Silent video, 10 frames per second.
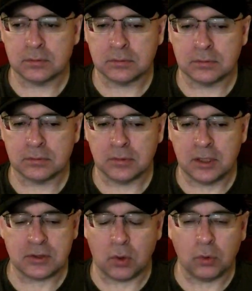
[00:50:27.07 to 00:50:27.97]
It's
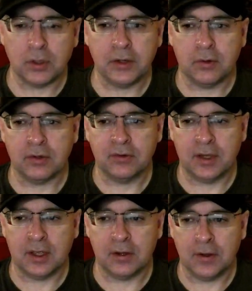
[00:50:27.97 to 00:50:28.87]
only going to get
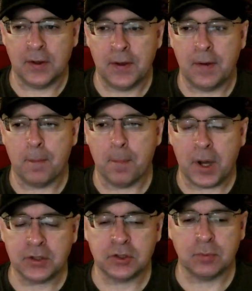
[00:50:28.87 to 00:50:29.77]
much,
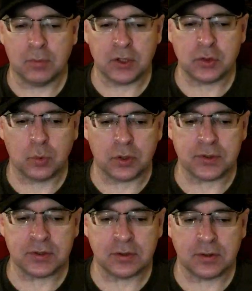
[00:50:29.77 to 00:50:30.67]
much worse
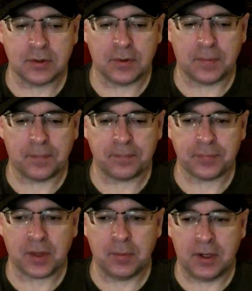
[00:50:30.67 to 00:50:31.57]

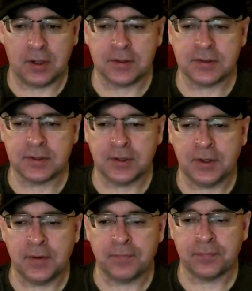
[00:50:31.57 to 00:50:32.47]
because
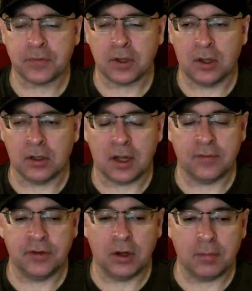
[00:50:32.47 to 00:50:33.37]
a lot of young
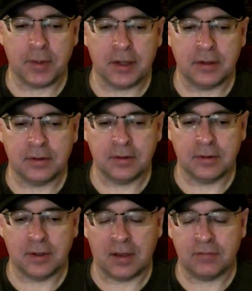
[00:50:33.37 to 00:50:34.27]
men have
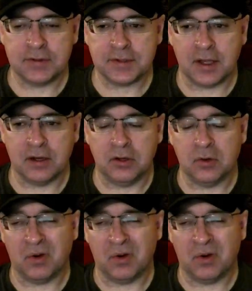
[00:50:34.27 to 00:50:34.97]
decided, you know what?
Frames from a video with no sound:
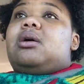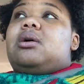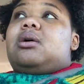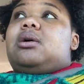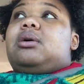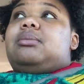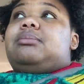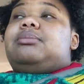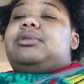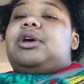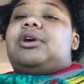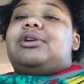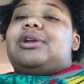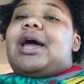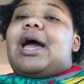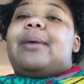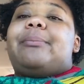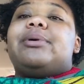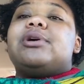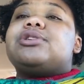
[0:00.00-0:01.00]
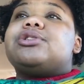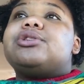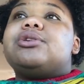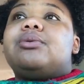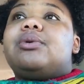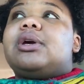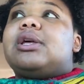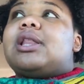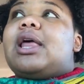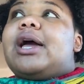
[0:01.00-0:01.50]
They're not pursuing
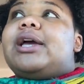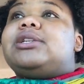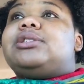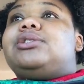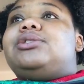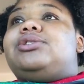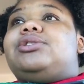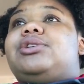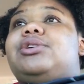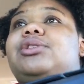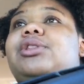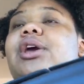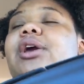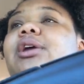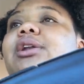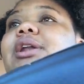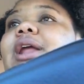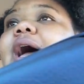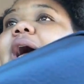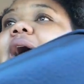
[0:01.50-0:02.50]
licensure. They're not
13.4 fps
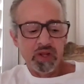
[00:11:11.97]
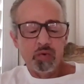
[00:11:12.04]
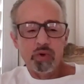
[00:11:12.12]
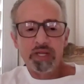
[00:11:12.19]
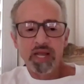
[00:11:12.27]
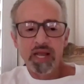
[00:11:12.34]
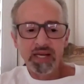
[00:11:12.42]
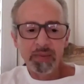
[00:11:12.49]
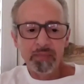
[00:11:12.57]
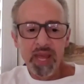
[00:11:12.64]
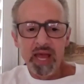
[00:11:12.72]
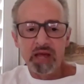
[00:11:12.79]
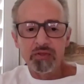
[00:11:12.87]
What kind of
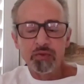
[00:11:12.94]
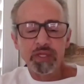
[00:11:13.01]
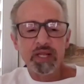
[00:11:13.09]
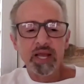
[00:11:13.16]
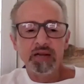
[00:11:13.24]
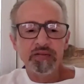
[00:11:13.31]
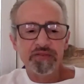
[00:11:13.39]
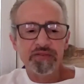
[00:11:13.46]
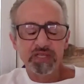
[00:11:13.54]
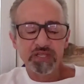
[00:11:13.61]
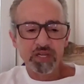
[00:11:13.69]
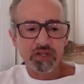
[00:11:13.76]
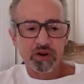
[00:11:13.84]
math? What kind of
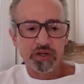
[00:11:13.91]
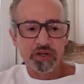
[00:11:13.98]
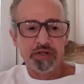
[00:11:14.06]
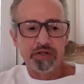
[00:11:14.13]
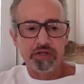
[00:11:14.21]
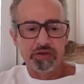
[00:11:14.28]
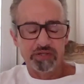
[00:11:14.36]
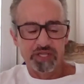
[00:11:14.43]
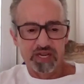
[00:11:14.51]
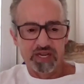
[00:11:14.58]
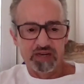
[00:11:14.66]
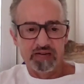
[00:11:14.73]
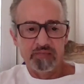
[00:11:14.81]
physics are you
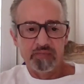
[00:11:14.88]
using?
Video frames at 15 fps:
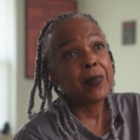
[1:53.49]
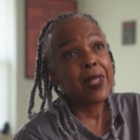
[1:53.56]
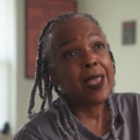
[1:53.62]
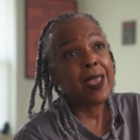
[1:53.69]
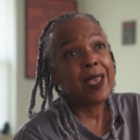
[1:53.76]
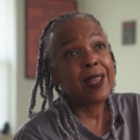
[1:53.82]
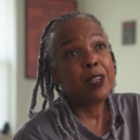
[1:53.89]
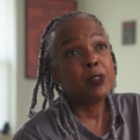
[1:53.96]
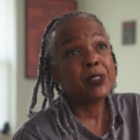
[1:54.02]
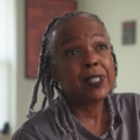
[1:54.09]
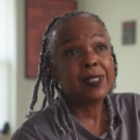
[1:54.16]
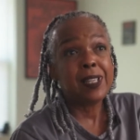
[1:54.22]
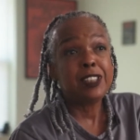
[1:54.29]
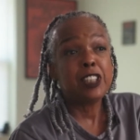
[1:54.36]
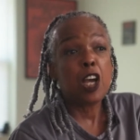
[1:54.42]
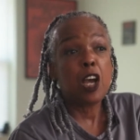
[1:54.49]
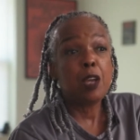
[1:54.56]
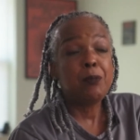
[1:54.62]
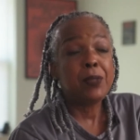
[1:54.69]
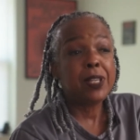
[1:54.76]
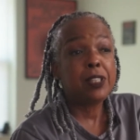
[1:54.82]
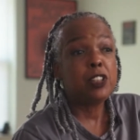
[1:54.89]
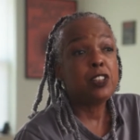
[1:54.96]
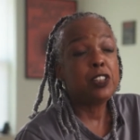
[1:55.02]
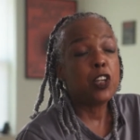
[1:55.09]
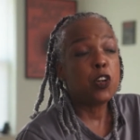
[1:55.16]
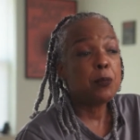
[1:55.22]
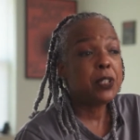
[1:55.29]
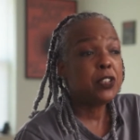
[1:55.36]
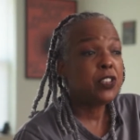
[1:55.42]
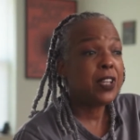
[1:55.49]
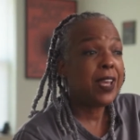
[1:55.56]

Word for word: And it was at that time that his therapist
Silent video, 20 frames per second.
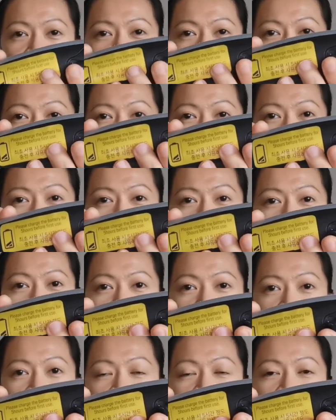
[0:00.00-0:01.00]

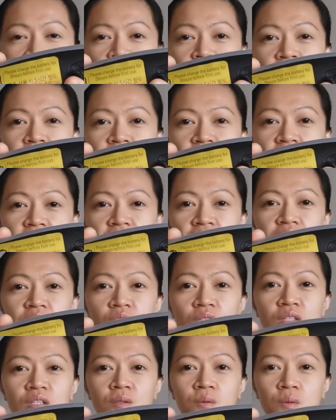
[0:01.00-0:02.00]
charger
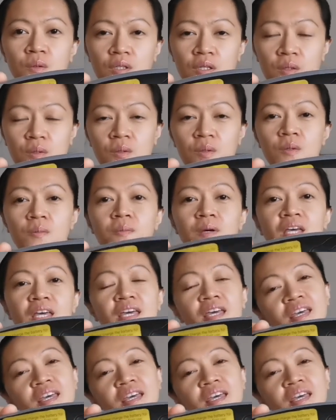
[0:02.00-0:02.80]
into the hula hoop.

What this task involves: Reproduce each line of the material that mentions "second".

Written reply:
Silent video, 10 frames per second.
Silent video, 20 frames per second.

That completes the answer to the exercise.